Future bright for genetic progress in beef industry
LOVELAND, Colo. — As beef industry leaders got a glimpse of the future of genetic improvement in cattle, what they saw was more opportunity on the horizon.
Several speakers outlined emerging technology that will speed beef improvement during the Neogen International Genomics Symposium at the 2018 Beef Improvement Federation annual conference.
Mitch Abrahamsen, executive vice president of Recombinetics, outlined the company’s approach to gene editing in agricultural and human medicine applications.
“For livestock, our initial focus is on animal welfare and health,” Abrahamsen said. His company uses gene editing to express traits that naturally occur in a species, which in effect more efficiently delivers breed improvements. Traditional breeding efforts to reach the same goals may take years, or decades, and through inbreeding may reduce genetic diversity.
The firm is focusing on costly, endemic health and welfare issues. For example, some breeds of cattle do not grow horns (polled), while other breeds do. “Traditional breeding for the polled trait is inefficient and comes at a high productivity cost. Precision breeding with gene editing can do this faster, all while retaining genetic diversity,” he said.
His firm recently announced it was working with Semex to introduce hornless genes into commercial dairy cattle. The work will reduce injury between animals caused by horns and eliminate dehorning.
“The precision breeding technique makes small adjustments to an animal’s genome. In this case, we make use of the natural repair function to replace the horned gene with a naturally occurring polled gene. This provides a direct and lifelong impact on animals’ well-being and health,” Abrahamsen said.
Gene editing processes like TALEN and CRISPR-Cas 9 promise to quickly and precisely make these kinds of improvements. The technique also is bringing an end to surgical castrations of male piglets. Recombinetics and its commercial partners DNA Swine Genetics and Hendrix Genetics are working to bring the castration-free trait to market as a new tool in the pork industry, he said.
The technology also holds promise to reduce porcine respiratory and reproduction syndrome, a virus whose last outbreak cost over $650 million, and other threats to animal health. Enhanced swine genetics would enable pigs to stay healthy and prosper when exposed to a virus and pass that trait on to future litters. Similar effects that improve disease immunity in cattle would reduce losses as well as cut costs of treatment with antibiotics or other products.
Gene editing will be useful in agricultural applications to help sustainably feed a hungry, growing world while bringing new benefits to human medical research on challenging health problems like cancer or inherited diseases, Abrahamsen said.
Matt Barten, founder and CEO of Embruon, addressed how genotyping of cattle embryos will speed seedstock herd improvement. His company uses DNA screening of cattle embryos from donor cows to help producers plan selection and breeding decisions before embryos are transferred to recipient cows. Barten said the technology is derived from human reproductive medicine and added that his company had recently opened an in vitro fertilization clinic to go with its genetic screening of embryos.
Economic analysis Barten presented, compiled by a Kansas State University specialist, showed that a moderate-sized cattle breeding operation could easily cut tens of thousands of dollars from expenses by pre-screening embryos. The savings come mainly from using a smaller herd of recipient cows to achieve a producers’ production goals.
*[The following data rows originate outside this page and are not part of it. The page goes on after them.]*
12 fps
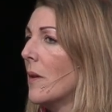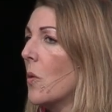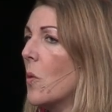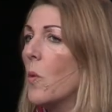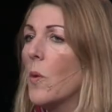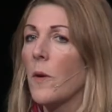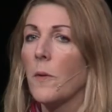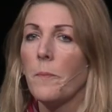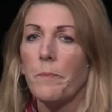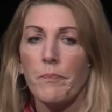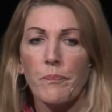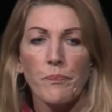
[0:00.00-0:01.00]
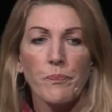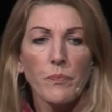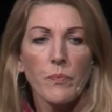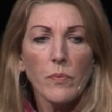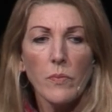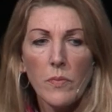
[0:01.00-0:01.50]
Or
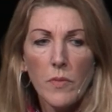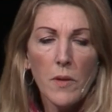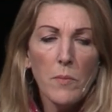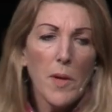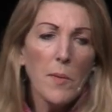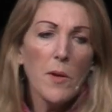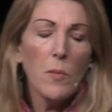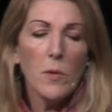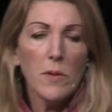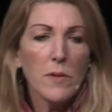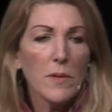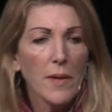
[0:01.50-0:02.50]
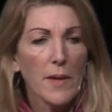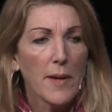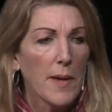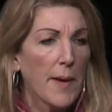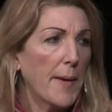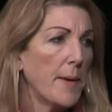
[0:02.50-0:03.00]
maybe it was
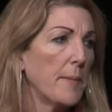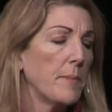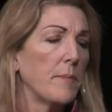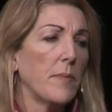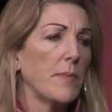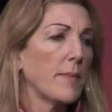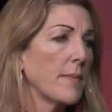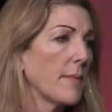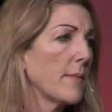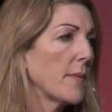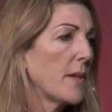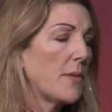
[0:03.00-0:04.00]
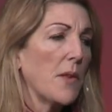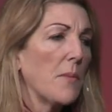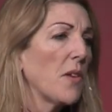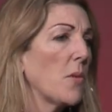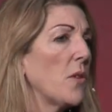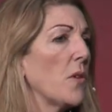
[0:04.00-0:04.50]
um,
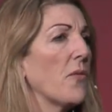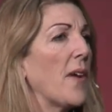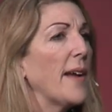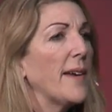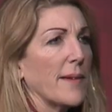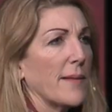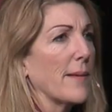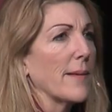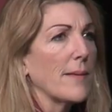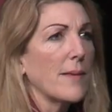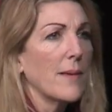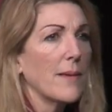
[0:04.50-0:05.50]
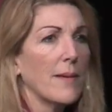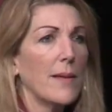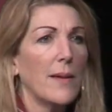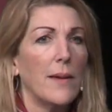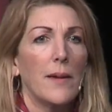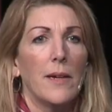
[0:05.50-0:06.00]
something with your finances
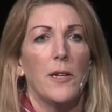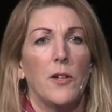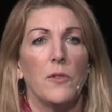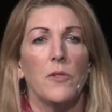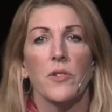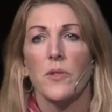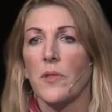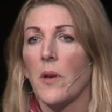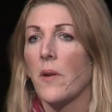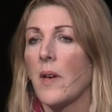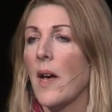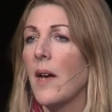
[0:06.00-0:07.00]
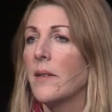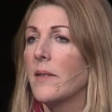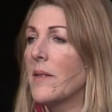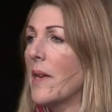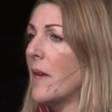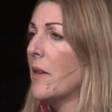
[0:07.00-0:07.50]
and you just saw
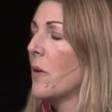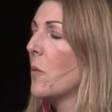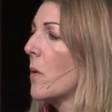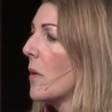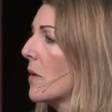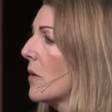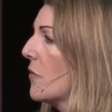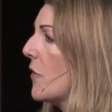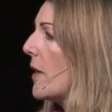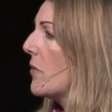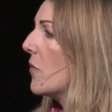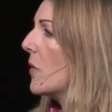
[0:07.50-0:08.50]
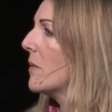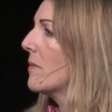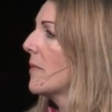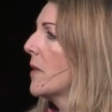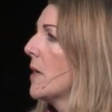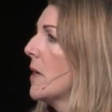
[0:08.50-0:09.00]
God's hand at work, faithful.
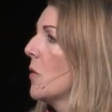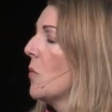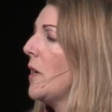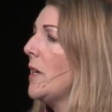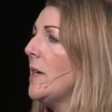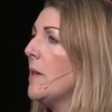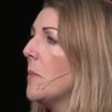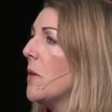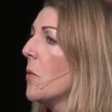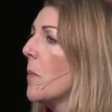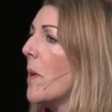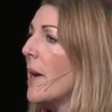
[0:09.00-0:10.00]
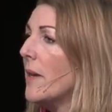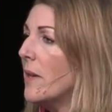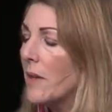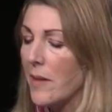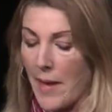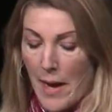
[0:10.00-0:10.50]
We need to be
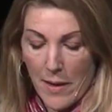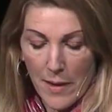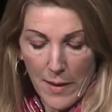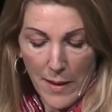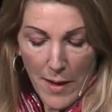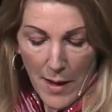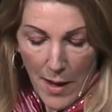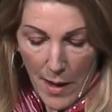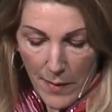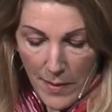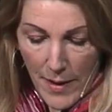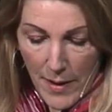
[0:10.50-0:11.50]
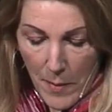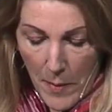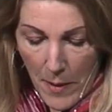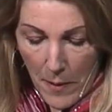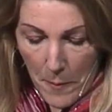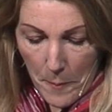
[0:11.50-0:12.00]
reminded of that. I, I think
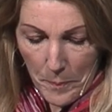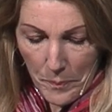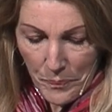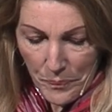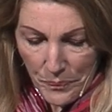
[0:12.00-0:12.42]
about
Embruon helps assess genetic merit before cattle are born.
Barten said that the ROI analysis addresses cost savings but did not get into the higher prices earned by selling groups of offspring with higher genetic merit.
“It stands to reason that when you are making decisions about which embryos to implant, you will choose to invest in developing those of higher genetic merit,” he said. “Those bulls or females will be worth more at sale and thus can improve profit potential.”
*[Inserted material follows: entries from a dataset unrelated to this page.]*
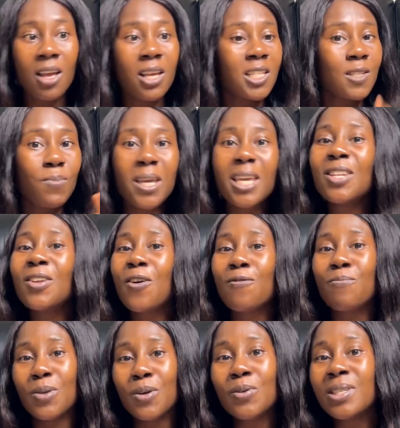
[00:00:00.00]
Speaking
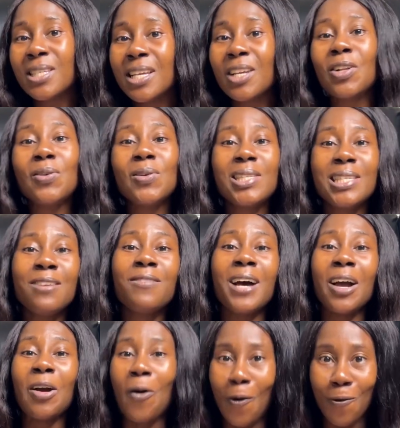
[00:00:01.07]
of bills inclusive
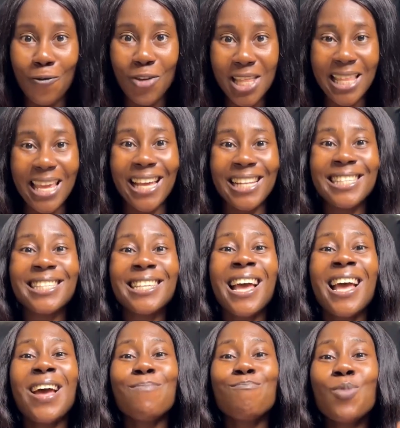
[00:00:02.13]
and convenience,
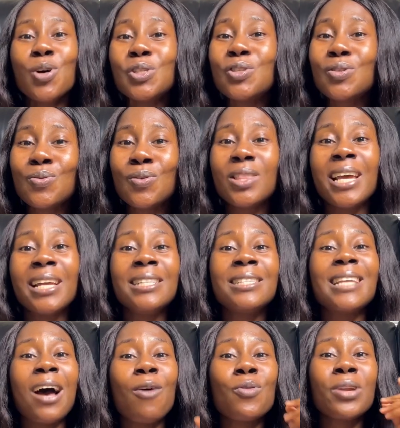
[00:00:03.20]
most students,
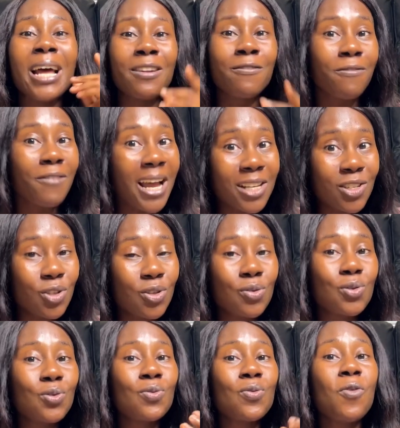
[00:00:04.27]
I would advise you
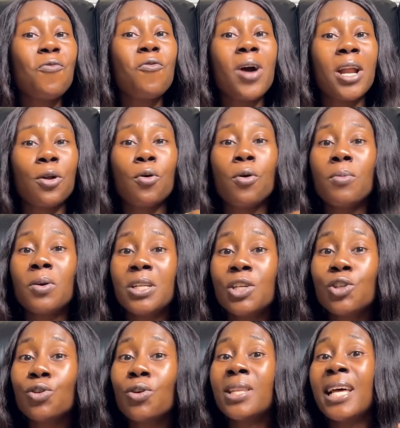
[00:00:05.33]
to go for an
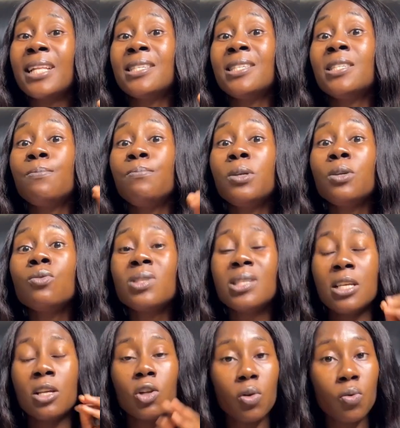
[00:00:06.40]
accommodation that is bills
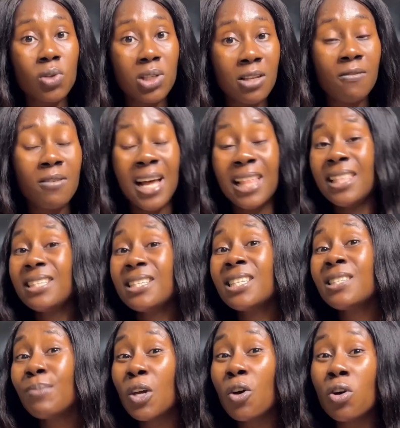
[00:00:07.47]
inclusive. And this
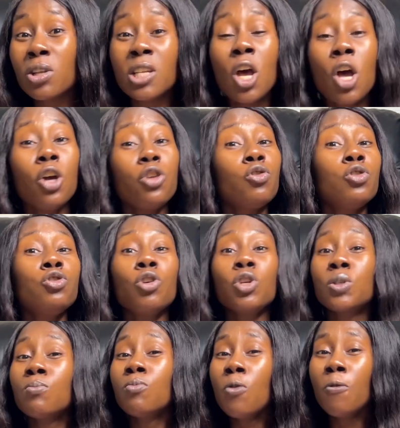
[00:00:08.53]
is because you're
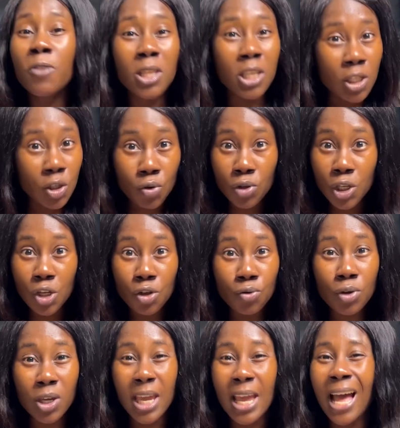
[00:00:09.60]
just moving into the
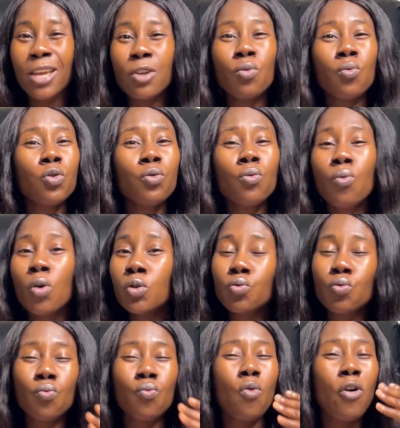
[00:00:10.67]
UK and you wouldn't want
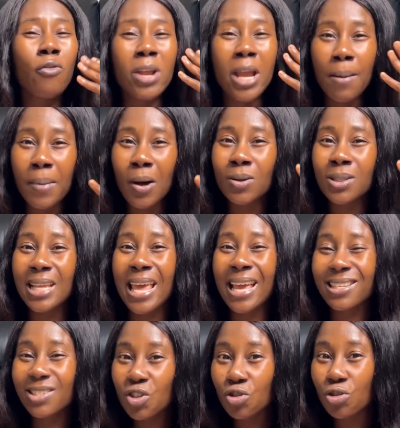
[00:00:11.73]
to worry about
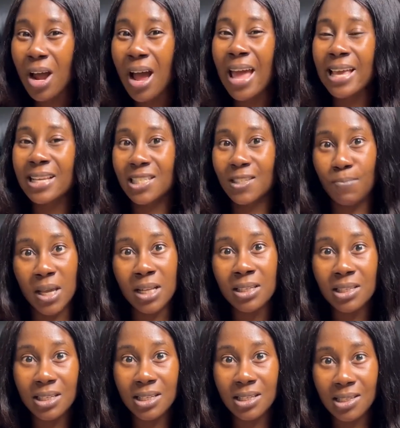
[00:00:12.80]
extra
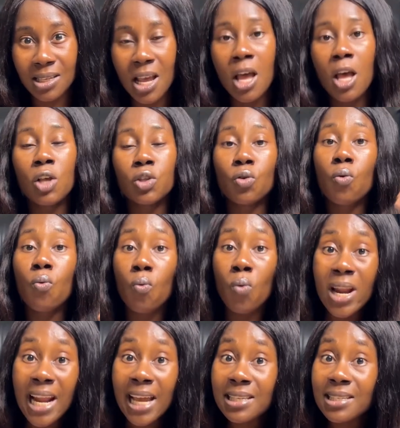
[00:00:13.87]
expenses. So
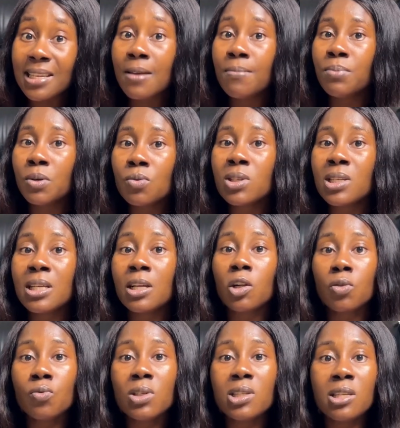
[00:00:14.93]
when I say bills
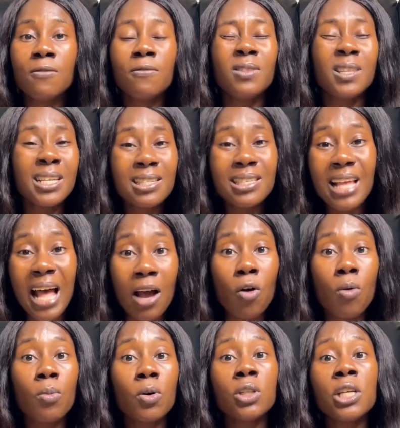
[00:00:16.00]
inclusive, these
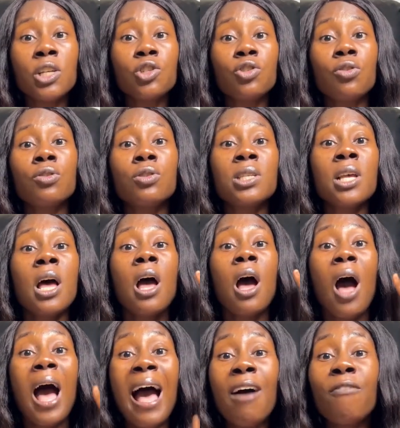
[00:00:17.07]
accommodations
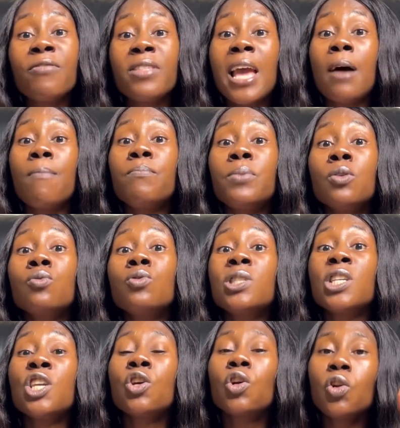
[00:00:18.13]
have their bills
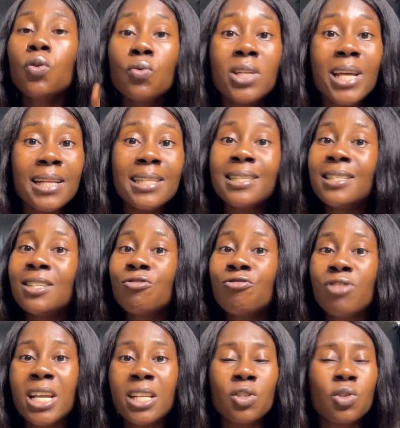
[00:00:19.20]
included in the
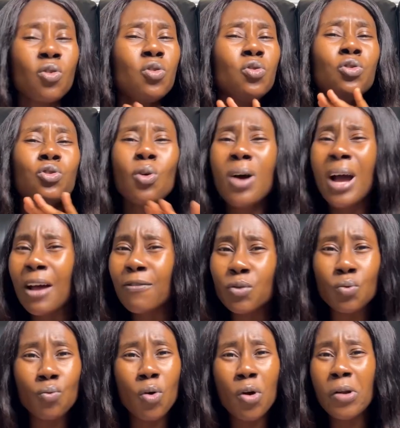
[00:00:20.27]
rent. So you don't have
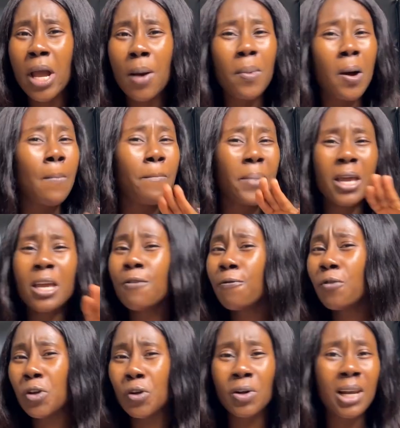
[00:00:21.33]
to worry about paying
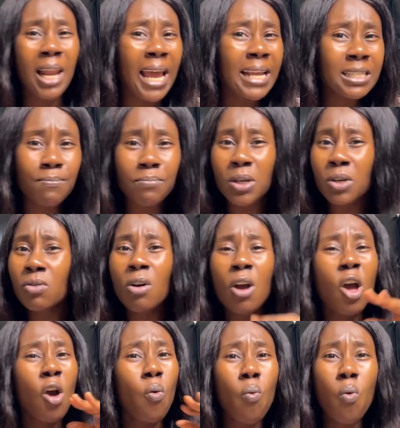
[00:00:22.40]
for your light bill,
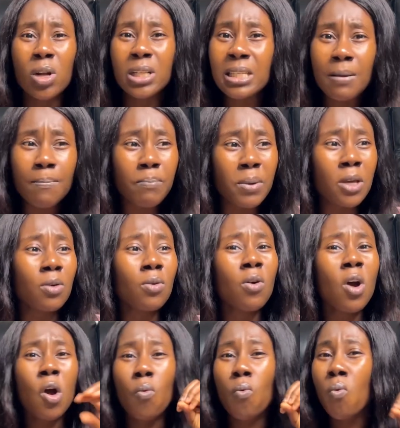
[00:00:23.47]
water
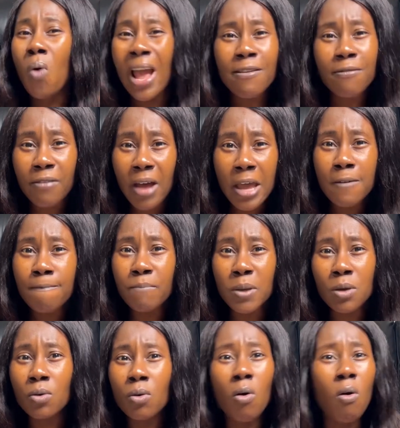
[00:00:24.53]
bill, Wi-Fi
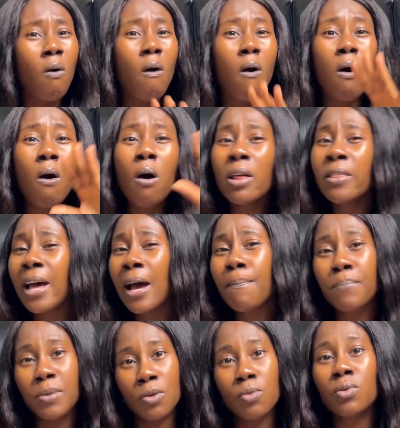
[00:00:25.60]
bill, or other
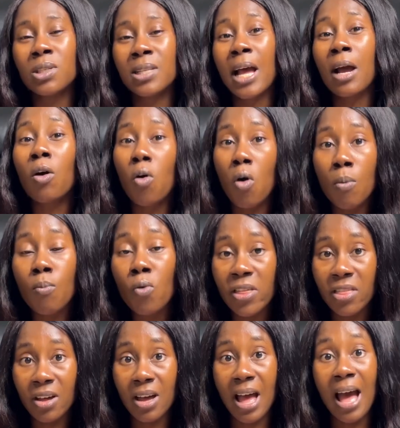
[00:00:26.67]
bills that come
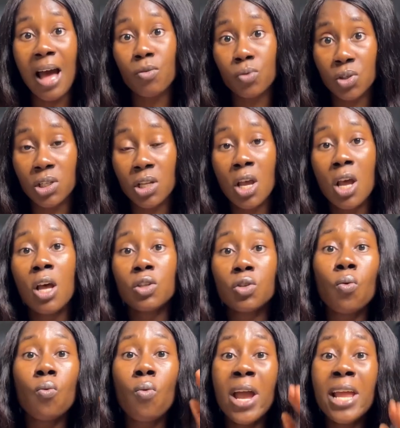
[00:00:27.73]
with a house.
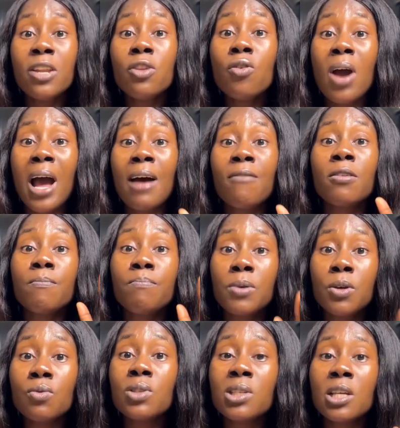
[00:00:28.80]
So when you have a
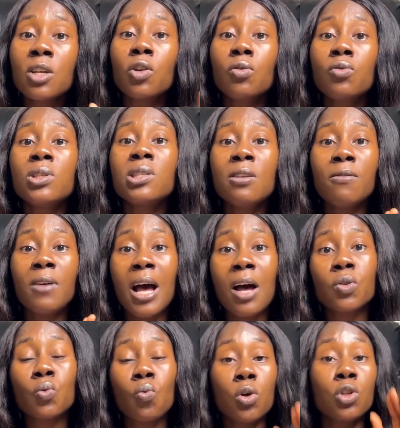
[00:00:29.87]
bills inclusive
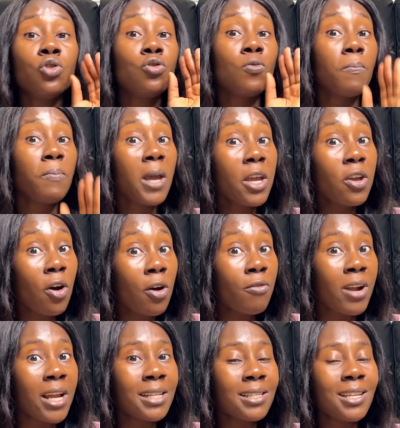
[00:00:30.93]
house, once you pay your
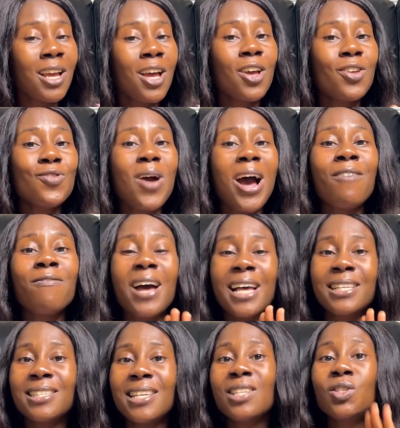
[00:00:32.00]
rent, you have
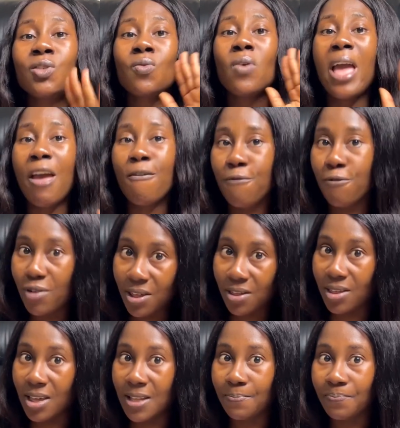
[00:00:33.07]
access to
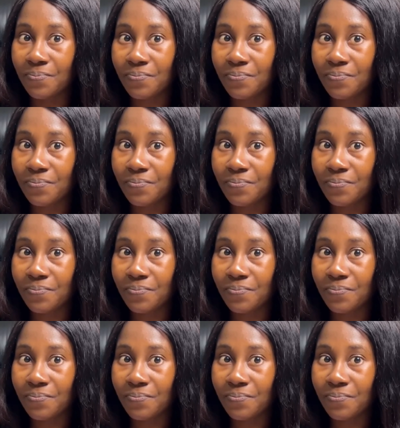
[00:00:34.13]
everything.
JR Tait, director of genetic product development at Neogen, outlined how the company’s commercial beef DNA profiles help producers speed herd improvement. He described how Igenity gene markers work in crossbred and straightbred cattle with Angus, Red Angus, Simmental, Hereford, Limousin and Gelbvieh backgrounds. The product is uniquely designed to work in mixed-breed cattle.
“This allows producers to use genomics to choose their best commercial heifers out of their high genetic potential bulls for cross-breeding programs that take advantage of heterosis. These practices work together well to speed herd improvement,” he said.
Rounding out the conference was Stewart Bauck, vice president of genomics at Neogen. “The Beef Improvement Federation is 50 years old this year,” Bauck said, noting that BIF unites academic, breed leaders and cattle producers to empower change.
Igenity was introduced to the beef market at the 2003 BIF conference, he said, and is now 15 years old, adding that GeneSeek began operations as a university-related start up in 1998 and is celebrating its 20th anniversary.
“Who would have known 50 years ago that we could, for about $30, assay the blueprint of life on a practical scale for any cattle producer? Who would have guessed that we’d read the DNA of unborn bulls and pick the very best ones to raise? And now we look at ideas like gene editing, which give us precise, safe and natural tools to rapidly solve long standing challenges to animal health,” he said.
“As we consider the advances of the last 50 years, and honor those who have made so many important contributions, it is very exciting to think about what will come next,” Bauck said.